In a three-channel queuing system, the arrival rate is 1 unit per time period and the service rate is 0.6 unit per time period. Determaine the probability that an arriving unit does not have to wait.
To determine the probability that an arriving unit does not have to wait in a three-channel queuing system, we can use the concept of the M/M/C queuing model.
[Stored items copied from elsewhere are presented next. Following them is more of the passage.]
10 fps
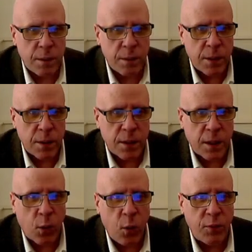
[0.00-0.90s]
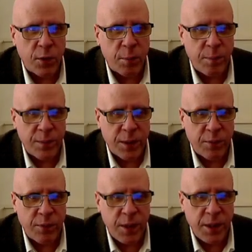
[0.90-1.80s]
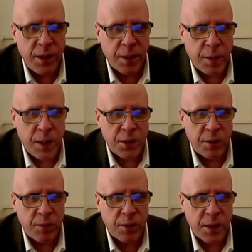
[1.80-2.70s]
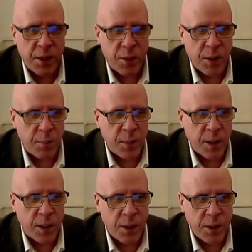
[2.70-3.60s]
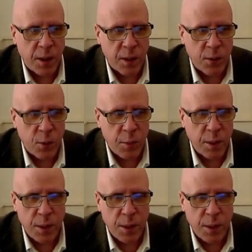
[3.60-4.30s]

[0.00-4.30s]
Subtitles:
Well, they go off to infinity and minus infinity right up there. That's not cool, but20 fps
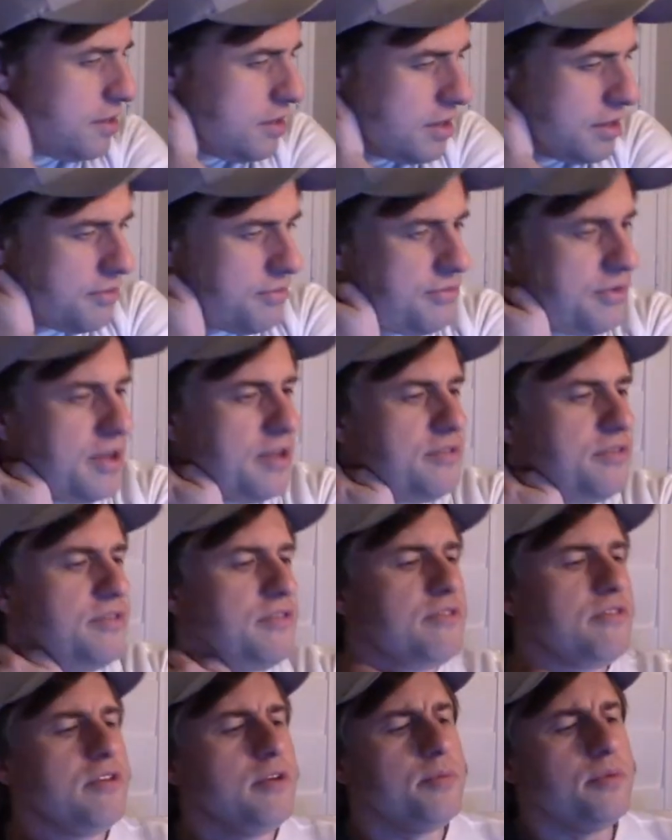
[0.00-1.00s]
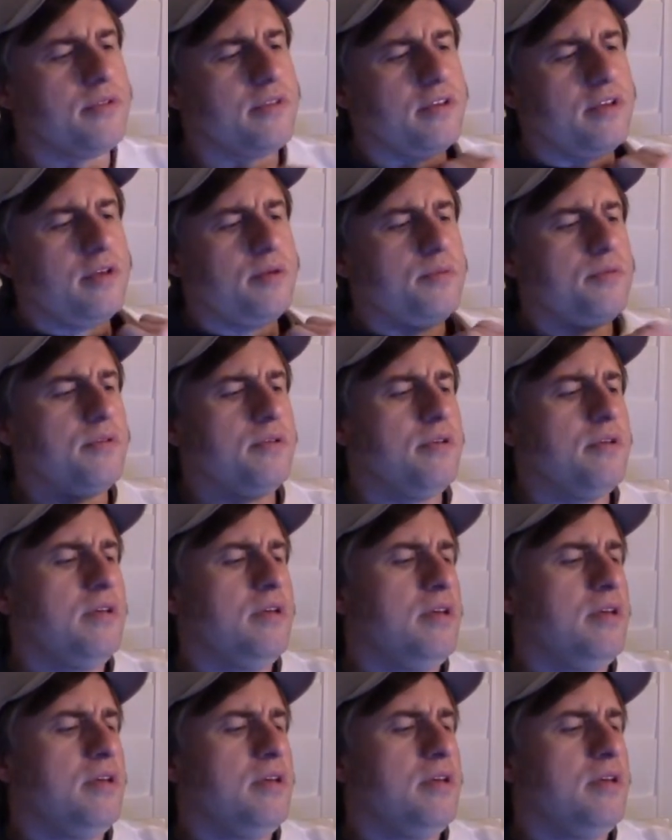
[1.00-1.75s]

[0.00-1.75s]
They're like fancy sleeper teams.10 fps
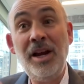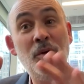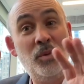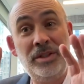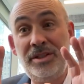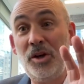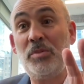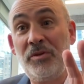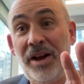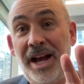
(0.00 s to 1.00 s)
We still
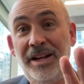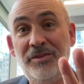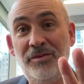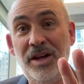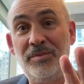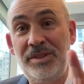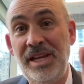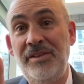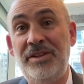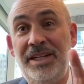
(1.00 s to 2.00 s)
provided them
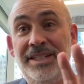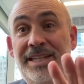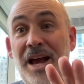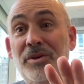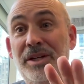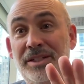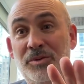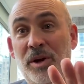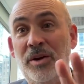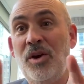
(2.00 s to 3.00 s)
safety and soundness,
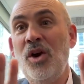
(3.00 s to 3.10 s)
right?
In this model, "M" represents a memory-less arrival process (Poisson process), "M" represents a memory-less service time distribution (exponential distribution), and "C" represents the number of channels or servers in the system.
The formula to calculate the probability "P0" that an arriving unit does not have to wait is given as:
P0 = ((λ/μ)^C) / (C! * Σ((λ/μ)^n/n!, n=0 to C))
Where:
- λ is the arrival rate (1 unit per time period).
- μ is the service rate (0.6 units per time period).
- C is the number of channels or servers in the system.
Let's calculate the probability using this formula:
C = 3 (Three-channel queuing system)
λ = 1 unit per time period
μ = 0.6 units per time period
Using the formula:
P0 = ((λ/μ)^C) / (C! * Σ((λ/μ)^n/n!, n=0 to C))
= ((1/0.6)^3) / (3! * Σ((1/0.6)^n/n!, n=0 to 3))
Calculating further:
P0 = (1.667^3) / (6 * (1 + (1/0.6) + (1/0.6^2) + (1/0.6^3)))
Using a calculator, we can compute:
P0 ≈ 0.234
Therefore, the probability that an arriving unit does not have to wait in a three-channel queuing system is approximately 0.234 or 23.4%.